**WORK REQUIRED:**
Write out the records that follow exactly. Do not include pictures.

**GIVEN DATA:**
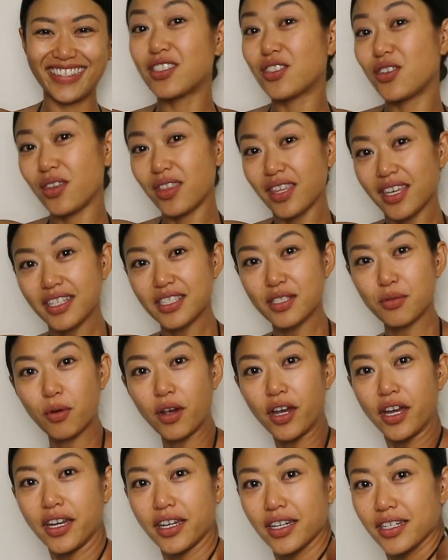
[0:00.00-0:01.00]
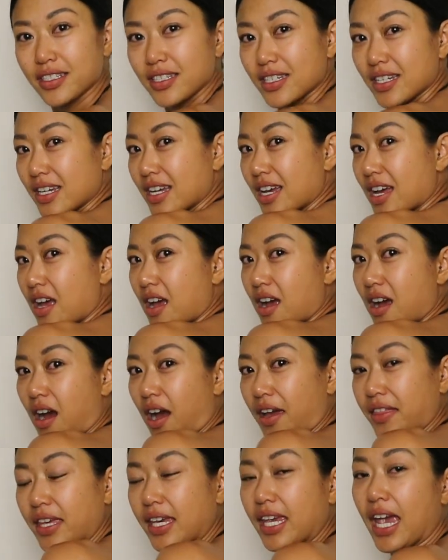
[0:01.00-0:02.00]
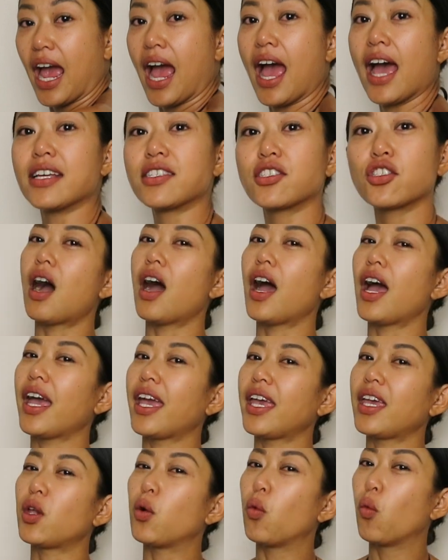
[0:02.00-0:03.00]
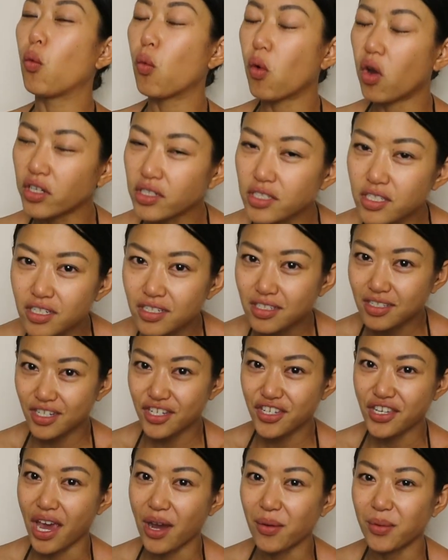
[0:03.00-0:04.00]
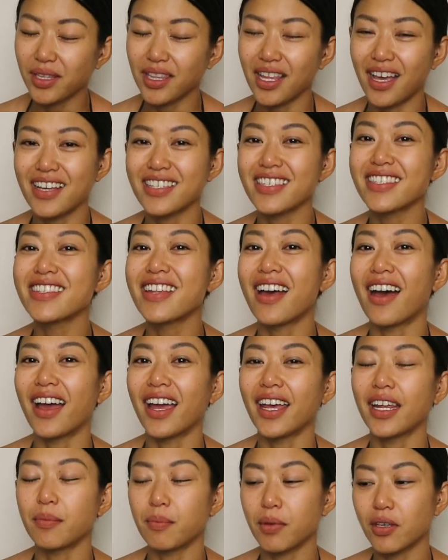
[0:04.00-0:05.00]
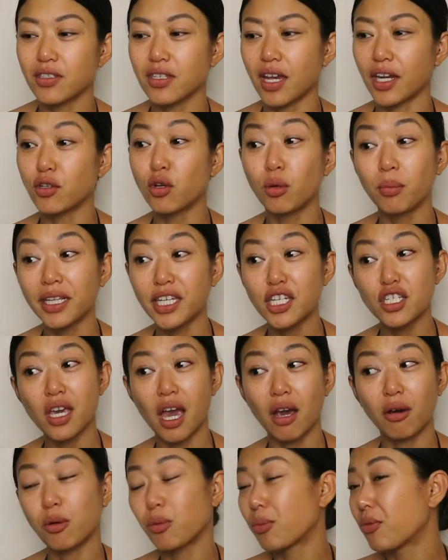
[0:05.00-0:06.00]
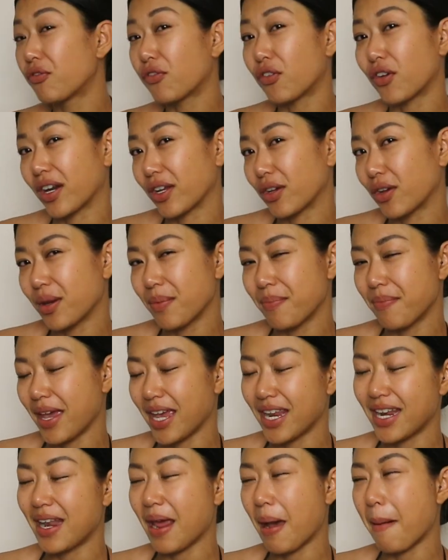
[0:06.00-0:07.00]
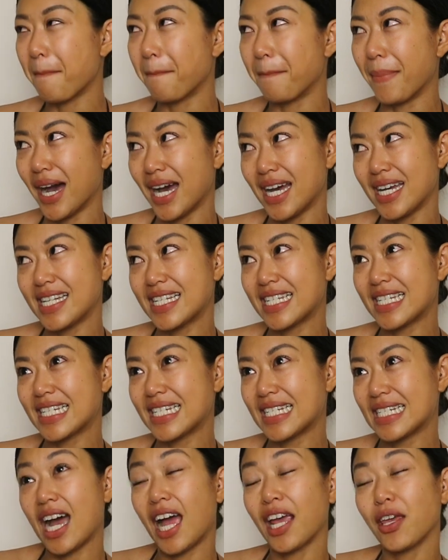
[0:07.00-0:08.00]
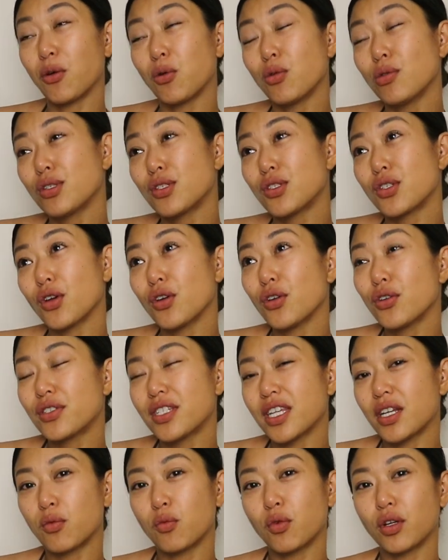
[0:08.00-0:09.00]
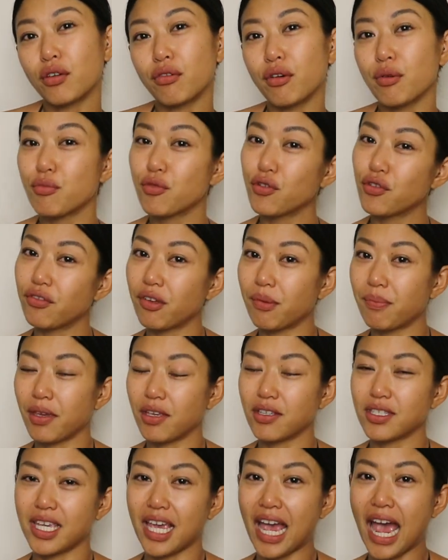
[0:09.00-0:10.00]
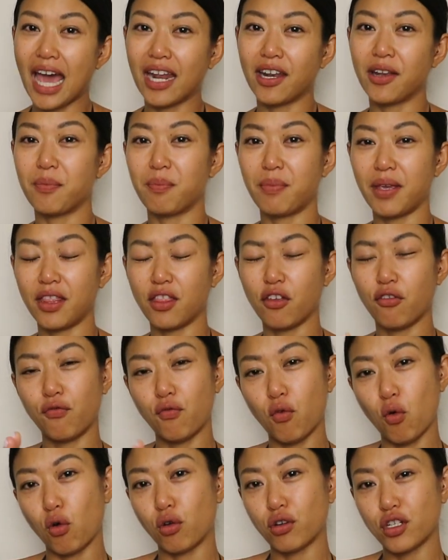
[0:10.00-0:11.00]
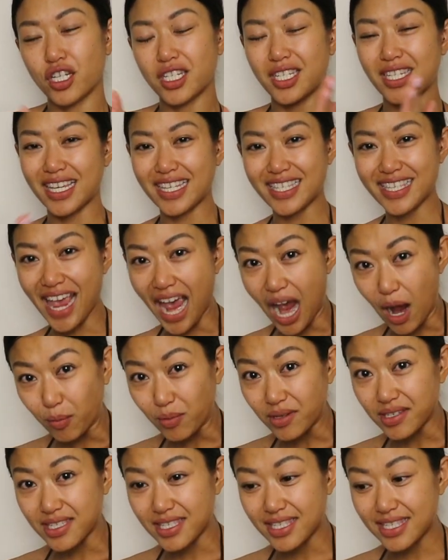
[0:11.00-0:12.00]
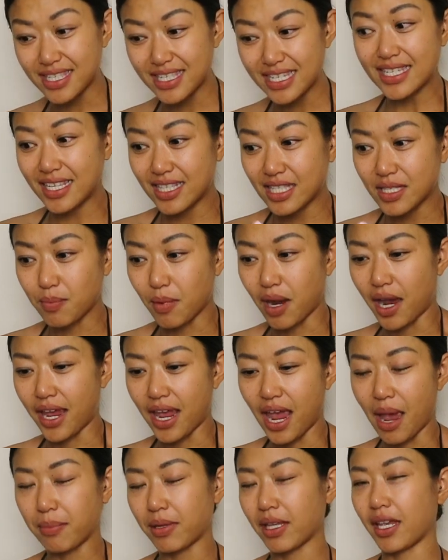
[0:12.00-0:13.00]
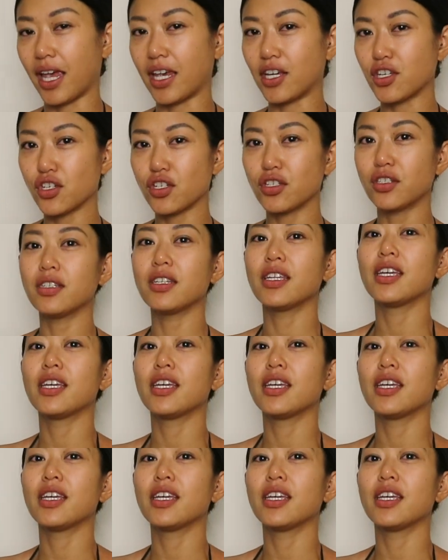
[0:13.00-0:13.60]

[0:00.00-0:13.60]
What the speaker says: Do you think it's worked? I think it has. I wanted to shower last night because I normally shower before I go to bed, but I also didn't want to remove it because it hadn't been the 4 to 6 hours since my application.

**REPLY:**
[0:00.00-0:01.00]
[0:01.00-0:02.00]
[0:02.00-0:03.00]
[0:03.00-0:04.00]
[0:04.00-0:05.00]
[0:05.00-0:06.00]
[0:06.00-0:07.00]
[0:07.00-0:08.00]
[0:08.00-0:09.00]
[0:09.00-0:10.00]
[0:10.00-0:11.00]
[0:11.00-0:12.00]
[0:12.00-0:13.00]
[0:13.00-0:13.60]

[0:00.00-0:13.60]
What the speaker says: Do you think it's worked? I think it has. I wanted to shower last night because I normally shower before I go to bed, but I also didn't want to remove it because it hadn't been the 4 to 6 hours since my application.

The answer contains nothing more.